- [WHAT YOU ARE ASKED TO DO]:
Line by line, copy the records below exactly and leave the pictures out.

- [GIVEN RECORDS]:
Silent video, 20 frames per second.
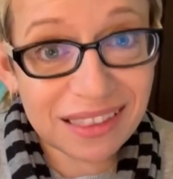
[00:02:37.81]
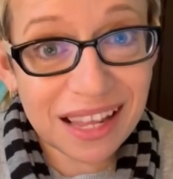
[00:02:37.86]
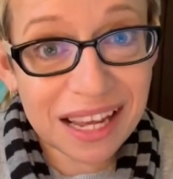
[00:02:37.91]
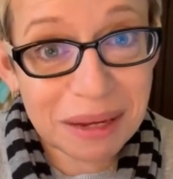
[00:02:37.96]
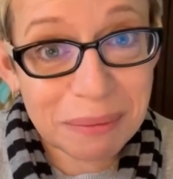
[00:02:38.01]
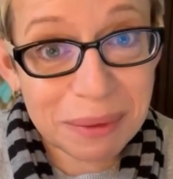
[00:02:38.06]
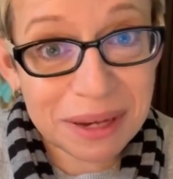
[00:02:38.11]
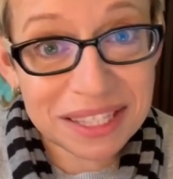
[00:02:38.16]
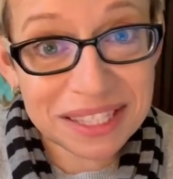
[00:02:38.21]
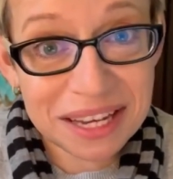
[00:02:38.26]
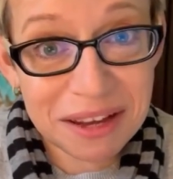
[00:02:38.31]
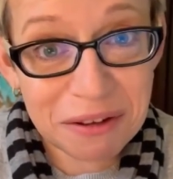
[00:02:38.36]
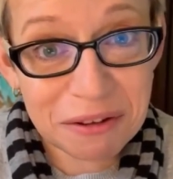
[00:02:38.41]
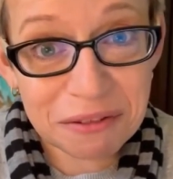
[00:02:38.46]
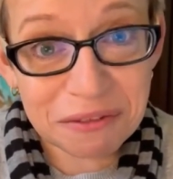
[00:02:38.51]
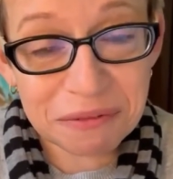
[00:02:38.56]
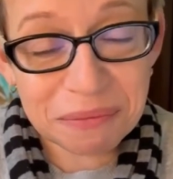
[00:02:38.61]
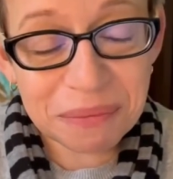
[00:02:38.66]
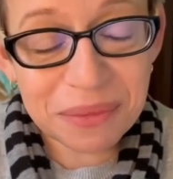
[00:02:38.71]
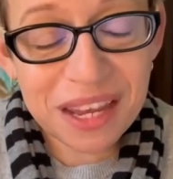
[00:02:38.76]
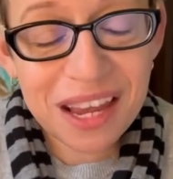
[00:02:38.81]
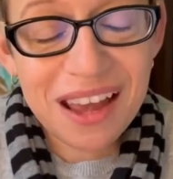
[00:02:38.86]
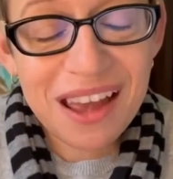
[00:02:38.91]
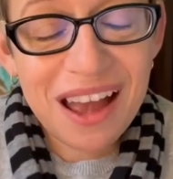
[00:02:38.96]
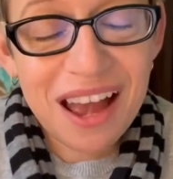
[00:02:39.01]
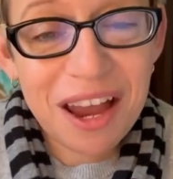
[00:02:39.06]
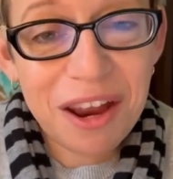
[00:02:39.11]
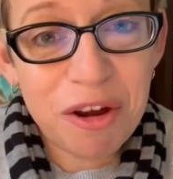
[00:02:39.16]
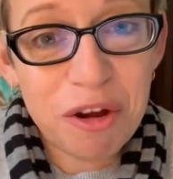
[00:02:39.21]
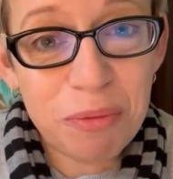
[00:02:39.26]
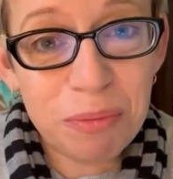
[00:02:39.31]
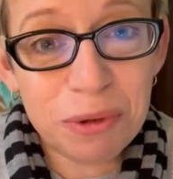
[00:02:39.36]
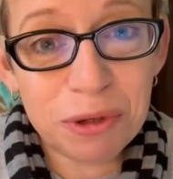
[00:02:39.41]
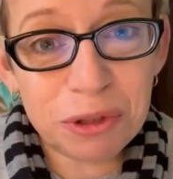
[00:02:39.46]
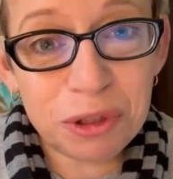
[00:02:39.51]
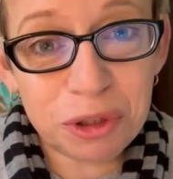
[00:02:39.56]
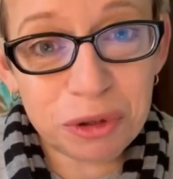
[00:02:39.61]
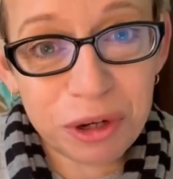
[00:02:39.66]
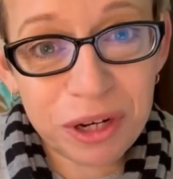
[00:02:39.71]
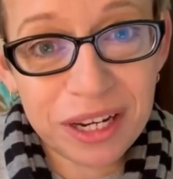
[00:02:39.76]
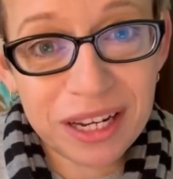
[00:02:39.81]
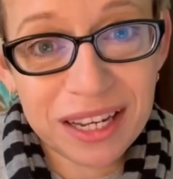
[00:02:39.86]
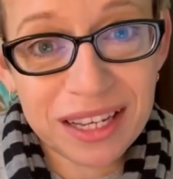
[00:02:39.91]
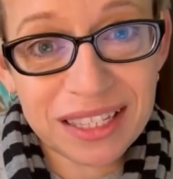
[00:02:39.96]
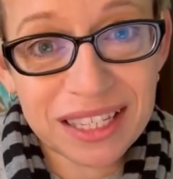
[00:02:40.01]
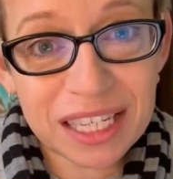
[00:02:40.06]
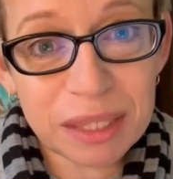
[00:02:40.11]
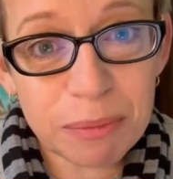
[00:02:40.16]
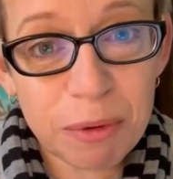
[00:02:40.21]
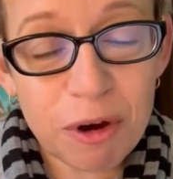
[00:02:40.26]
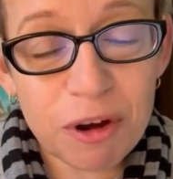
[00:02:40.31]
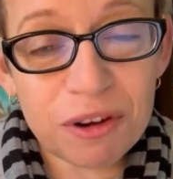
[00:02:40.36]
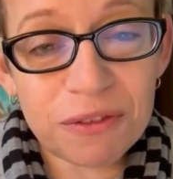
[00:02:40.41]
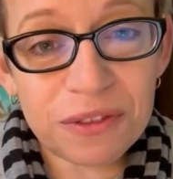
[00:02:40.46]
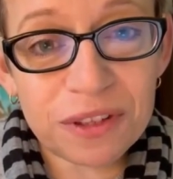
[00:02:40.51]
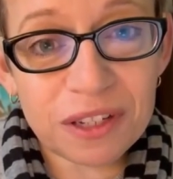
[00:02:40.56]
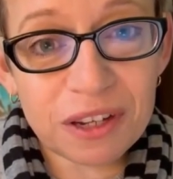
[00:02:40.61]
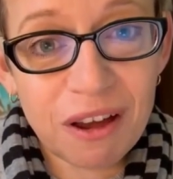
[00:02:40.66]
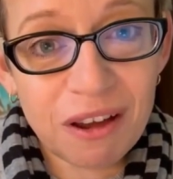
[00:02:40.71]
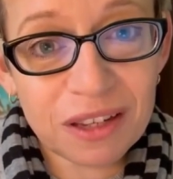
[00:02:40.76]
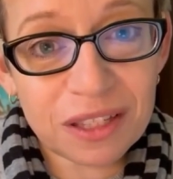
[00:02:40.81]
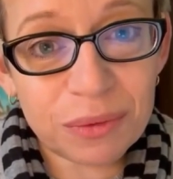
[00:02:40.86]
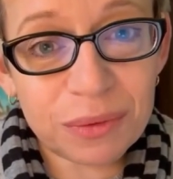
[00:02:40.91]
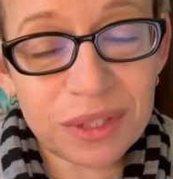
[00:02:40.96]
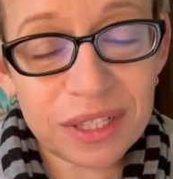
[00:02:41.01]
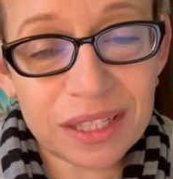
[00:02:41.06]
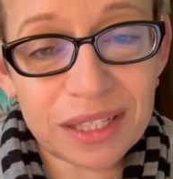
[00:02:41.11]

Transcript: Great job. The little couple children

- [RESPONSE TO THIS EXERCISE]:
Silent video, 20 frames per second.
[00:02:37.81]
[00:02:37.86]
[00:02:37.91]
[00:02:37.96]
[00:02:38.01]
[00:02:38.06]
[00:02:38.11]
[00:02:38.16]
[00:02:38.21]
[00:02:38.26]
[00:02:38.31]
[00:02:38.36]
[00:02:38.41]
[00:02:38.46]
[00:02:38.51]
[00:02:38.56]
[00:02:38.61]
[00:02:38.66]
[00:02:38.71]
[00:02:38.76]
[00:02:38.81]
[00:02:38.86]
[00:02:38.91]
[00:02:38.96]
[00:02:39.01]
[00:02:39.06]
[00:02:39.11]
[00:02:39.16]
[00:02:39.21]
[00:02:39.26]
[00:02:39.31]
[00:02:39.36]
[00:02:39.41]
[00:02:39.46]
[00:02:39.51]
[00:02:39.56]
[00:02:39.61]
[00:02:39.66]
[00:02:39.71]
[00:02:39.76]
[00:02:39.81]
[00:02:39.86]
[00:02:39.91]
[00:02:39.96]
[00:02:40.01]
[00:02:40.06]
[00:02:40.11]
[00:02:40.16]
[00:02:40.21]
[00:02:40.26]
[00:02:40.31]
[00:02:40.36]
[00:02:40.41]
[00:02:40.46]
[00:02:40.51]
[00:02:40.56]
[00:02:40.61]
[00:02:40.66]
[00:02:40.71]
[00:02:40.76]
[00:02:40.81]
[00:02:40.86]
[00:02:40.91]
[00:02:40.96]
[00:02:41.01]
[00:02:41.06]
[00:02:41.11]

Transcript: Great job. The little couple children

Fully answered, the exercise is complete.